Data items
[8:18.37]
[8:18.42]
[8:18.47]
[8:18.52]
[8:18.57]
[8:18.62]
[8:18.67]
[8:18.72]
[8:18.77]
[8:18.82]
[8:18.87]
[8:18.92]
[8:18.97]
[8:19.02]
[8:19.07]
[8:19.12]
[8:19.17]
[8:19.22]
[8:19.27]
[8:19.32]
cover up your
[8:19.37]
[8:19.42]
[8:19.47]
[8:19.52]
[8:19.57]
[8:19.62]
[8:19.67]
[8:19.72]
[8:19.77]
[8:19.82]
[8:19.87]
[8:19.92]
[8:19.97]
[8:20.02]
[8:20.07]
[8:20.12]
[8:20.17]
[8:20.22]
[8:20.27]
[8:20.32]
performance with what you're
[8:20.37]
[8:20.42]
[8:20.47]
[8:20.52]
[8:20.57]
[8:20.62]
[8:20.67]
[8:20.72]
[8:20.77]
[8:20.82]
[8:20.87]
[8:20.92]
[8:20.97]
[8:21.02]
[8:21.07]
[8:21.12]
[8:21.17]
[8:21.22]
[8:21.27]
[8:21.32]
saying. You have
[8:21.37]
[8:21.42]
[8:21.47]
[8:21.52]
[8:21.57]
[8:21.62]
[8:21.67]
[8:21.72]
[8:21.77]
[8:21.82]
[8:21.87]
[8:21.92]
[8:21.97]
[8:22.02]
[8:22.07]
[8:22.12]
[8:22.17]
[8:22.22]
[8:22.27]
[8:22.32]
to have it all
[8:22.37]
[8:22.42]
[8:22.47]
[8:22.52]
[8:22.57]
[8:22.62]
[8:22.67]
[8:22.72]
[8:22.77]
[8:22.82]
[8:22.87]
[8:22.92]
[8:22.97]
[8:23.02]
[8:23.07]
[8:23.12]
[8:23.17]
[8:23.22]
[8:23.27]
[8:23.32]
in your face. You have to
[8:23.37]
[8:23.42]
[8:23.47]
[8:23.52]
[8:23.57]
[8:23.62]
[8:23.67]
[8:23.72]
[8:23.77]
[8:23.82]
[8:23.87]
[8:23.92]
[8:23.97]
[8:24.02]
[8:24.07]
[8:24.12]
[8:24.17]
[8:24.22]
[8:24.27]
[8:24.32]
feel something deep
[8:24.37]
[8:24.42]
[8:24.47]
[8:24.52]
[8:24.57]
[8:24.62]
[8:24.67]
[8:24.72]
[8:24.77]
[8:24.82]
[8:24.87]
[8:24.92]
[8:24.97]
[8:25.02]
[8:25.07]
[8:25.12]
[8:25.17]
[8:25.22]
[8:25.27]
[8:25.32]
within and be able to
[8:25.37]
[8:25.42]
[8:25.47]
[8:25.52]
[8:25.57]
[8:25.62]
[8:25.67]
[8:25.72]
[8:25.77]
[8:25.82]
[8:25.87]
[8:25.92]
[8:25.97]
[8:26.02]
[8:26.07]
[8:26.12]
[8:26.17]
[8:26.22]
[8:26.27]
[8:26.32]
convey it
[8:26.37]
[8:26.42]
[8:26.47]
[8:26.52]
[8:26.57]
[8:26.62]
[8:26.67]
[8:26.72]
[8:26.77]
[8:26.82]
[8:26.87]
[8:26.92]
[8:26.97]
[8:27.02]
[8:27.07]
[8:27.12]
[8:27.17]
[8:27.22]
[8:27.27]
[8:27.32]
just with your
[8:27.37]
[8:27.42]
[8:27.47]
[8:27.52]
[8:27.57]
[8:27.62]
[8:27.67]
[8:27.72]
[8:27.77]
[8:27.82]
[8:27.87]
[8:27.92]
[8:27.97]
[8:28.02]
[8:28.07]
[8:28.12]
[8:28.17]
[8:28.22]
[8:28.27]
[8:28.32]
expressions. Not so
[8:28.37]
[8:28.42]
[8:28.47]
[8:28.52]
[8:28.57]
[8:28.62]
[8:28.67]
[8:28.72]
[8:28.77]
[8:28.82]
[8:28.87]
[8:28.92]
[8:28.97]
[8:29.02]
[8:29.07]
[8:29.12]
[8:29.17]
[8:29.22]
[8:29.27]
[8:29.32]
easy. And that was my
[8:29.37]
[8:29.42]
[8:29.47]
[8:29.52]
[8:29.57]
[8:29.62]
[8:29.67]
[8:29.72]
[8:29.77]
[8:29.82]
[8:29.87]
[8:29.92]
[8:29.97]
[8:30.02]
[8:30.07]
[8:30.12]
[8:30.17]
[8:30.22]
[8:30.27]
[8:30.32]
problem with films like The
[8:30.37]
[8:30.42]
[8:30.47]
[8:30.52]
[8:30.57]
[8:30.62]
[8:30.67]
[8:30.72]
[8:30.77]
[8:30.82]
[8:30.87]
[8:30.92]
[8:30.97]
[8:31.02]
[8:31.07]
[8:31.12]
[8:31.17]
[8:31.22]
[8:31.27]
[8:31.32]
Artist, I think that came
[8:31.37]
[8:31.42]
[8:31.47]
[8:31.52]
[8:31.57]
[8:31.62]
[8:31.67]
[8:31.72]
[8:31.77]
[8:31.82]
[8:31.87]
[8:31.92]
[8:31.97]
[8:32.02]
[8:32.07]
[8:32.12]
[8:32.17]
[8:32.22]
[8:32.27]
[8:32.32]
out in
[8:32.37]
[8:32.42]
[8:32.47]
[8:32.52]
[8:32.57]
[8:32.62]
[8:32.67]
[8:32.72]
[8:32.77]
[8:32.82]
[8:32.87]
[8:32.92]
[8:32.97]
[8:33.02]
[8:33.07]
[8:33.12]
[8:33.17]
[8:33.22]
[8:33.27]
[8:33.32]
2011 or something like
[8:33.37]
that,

- _Task brief_:
Reproduce the data. Match each line exactly.

- _Solution to this problem_:
[8:18.37]
[8:18.42]
[8:18.47]
[8:18.52]
[8:18.57]
[8:18.62]
[8:18.67]
[8:18.72]
[8:18.77]
[8:18.82]
[8:18.87]
[8:18.92]
[8:18.97]
[8:19.02]
[8:19.07]
[8:19.12]
[8:19.17]
[8:19.22]
[8:19.27]
[8:19.32]
cover up your
[8:19.37]
[8:19.42]
[8:19.47]
[8:19.52]
[8:19.57]
[8:19.62]
[8:19.67]
[8:19.72]
[8:19.77]
[8:19.82]
[8:19.87]
[8:19.92]
[8:19.97]
[8:20.02]
[8:20.07]
[8:20.12]
[8:20.17]
[8:20.22]
[8:20.27]
[8:20.32]
performance with what you're
[8:20.37]
[8:20.42]
[8:20.47]
[8:20.52]
[8:20.57]
[8:20.62]
[8:20.67]
[8:20.72]
[8:20.77]
[8:20.82]
[8:20.87]
[8:20.92]
[8:20.97]
[8:21.02]
[8:21.07]
[8:21.12]
[8:21.17]
[8:21.22]
[8:21.27]
[8:21.32]
saying. You have
[8:21.37]
[8:21.42]
[8:21.47]
[8:21.52]
[8:21.57]
[8:21.62]
[8:21.67]
[8:21.72]
[8:21.77]
[8:21.82]
[8:21.87]
[8:21.92]
[8:21.97]
[8:22.02]
[8:22.07]
[8:22.12]
[8:22.17]
[8:22.22]
[8:22.27]
[8:22.32]
to have it all
[8:22.37]
[8:22.42]
[8:22.47]
[8:22.52]
[8:22.57]
[8:22.62]
[8:22.67]
[8:22.72]
[8:22.77]
[8:22.82]
[8:22.87]
[8:22.92]
[8:22.97]
[8:23.02]
[8:23.07]
[8:23.12]
[8:23.17]
[8:23.22]
[8:23.27]
[8:23.32]
in your face. You have to
[8:23.37]
[8:23.42]
[8:23.47]
[8:23.52]
[8:23.57]
[8:23.62]
[8:23.67]
[8:23.72]
[8:23.77]
[8:23.82]
[8:23.87]
[8:23.92]
[8:23.97]
[8:24.02]
[8:24.07]
[8:24.12]
[8:24.17]
[8:24.22]
[8:24.27]
[8:24.32]
feel something deep
[8:24.37]
[8:24.42]
[8:24.47]
[8:24.52]
[8:24.57]
[8:24.62]
[8:24.67]
[8:24.72]
[8:24.77]
[8:24.82]
[8:24.87]
[8:24.92]
[8:24.97]
[8:25.02]
[8:25.07]
[8:25.12]
[8:25.17]
[8:25.22]
[8:25.27]
[8:25.32]
within and be able to
[8:25.37]
[8:25.42]
[8:25.47]
[8:25.52]
[8:25.57]
[8:25.62]
[8:25.67]
[8:25.72]
[8:25.77]
[8:25.82]
[8:25.87]
[8:25.92]
[8:25.97]
[8:26.02]
[8:26.07]
[8:26.12]
[8:26.17]
[8:26.22]
[8:26.27]
[8:26.32]
convey it
[8:26.37]
[8:26.42]
[8:26.47]
[8:26.52]
[8:26.57]
[8:26.62]
[8:26.67]
[8:26.72]
[8:26.77]
[8:26.82]
[8:26.87]
[8:26.92]
[8:26.97]
[8:27.02]
[8:27.07]
[8:27.12]
[8:27.17]
[8:27.22]
[8:27.27]
[8:27.32]
just with your
[8:27.37]
[8:27.42]
[8:27.47]
[8:27.52]
[8:27.57]
[8:27.62]
[8:27.67]
[8:27.72]
[8:27.77]
[8:27.82]
[8:27.87]
[8:27.92]
[8:27.97]
[8:28.02]
[8:28.07]
[8:28.12]
[8:28.17]
[8:28.22]
[8:28.27]
[8:28.32]
expressions. Not so
[8:28.37]
[8:28.42]
[8:28.47]
[8:28.52]
[8:28.57]
[8:28.62]
[8:28.67]
[8:28.72]
[8:28.77]
[8:28.82]
[8:28.87]
[8:28.92]
[8:28.97]
[8:29.02]
[8:29.07]
[8:29.12]
[8:29.17]
[8:29.22]
[8:29.27]
[8:29.32]
easy. And that was my
[8:29.37]
[8:29.42]
[8:29.47]
[8:29.52]
[8:29.57]
[8:29.62]
[8:29.67]
[8:29.72]
[8:29.77]
[8:29.82]
[8:29.87]
[8:29.92]
[8:29.97]
[8:30.02]
[8:30.07]
[8:30.12]
[8:30.17]
[8:30.22]
[8:30.27]
[8:30.32]
problem with films like The
[8:30.37]
[8:30.42]
[8:30.47]
[8:30.52]
[8:30.57]
[8:30.62]
[8:30.67]
[8:30.72]
[8:30.77]
[8:30.82]
[8:30.87]
[8:30.92]
[8:30.97]
[8:31.02]
[8:31.07]
[8:31.12]
[8:31.17]
[8:31.22]
[8:31.27]
[8:31.32]
Artist, I think that came
[8:31.37]
[8:31.42]
[8:31.47]
[8:31.52]
[8:31.57]
[8:31.62]
[8:31.67]
[8:31.72]
[8:31.77]
[8:31.82]
[8:31.87]
[8:31.92]
[8:31.97]
[8:32.02]
[8:32.07]
[8:32.12]
[8:32.17]
[8:32.22]
[8:32.27]
[8:32.32]
out in
[8:32.37]
[8:32.42]
[8:32.47]
[8:32.52]
[8:32.57]
[8:32.62]
[8:32.67]
[8:32.72]
[8:32.77]
[8:32.82]
[8:32.87]
[8:32.92]
[8:32.97]
[8:33.02]
[8:33.07]
[8:33.12]
[8:33.17]
[8:33.22]
[8:33.27]
[8:33.32]
2011 or something like
[8:33.37]
that,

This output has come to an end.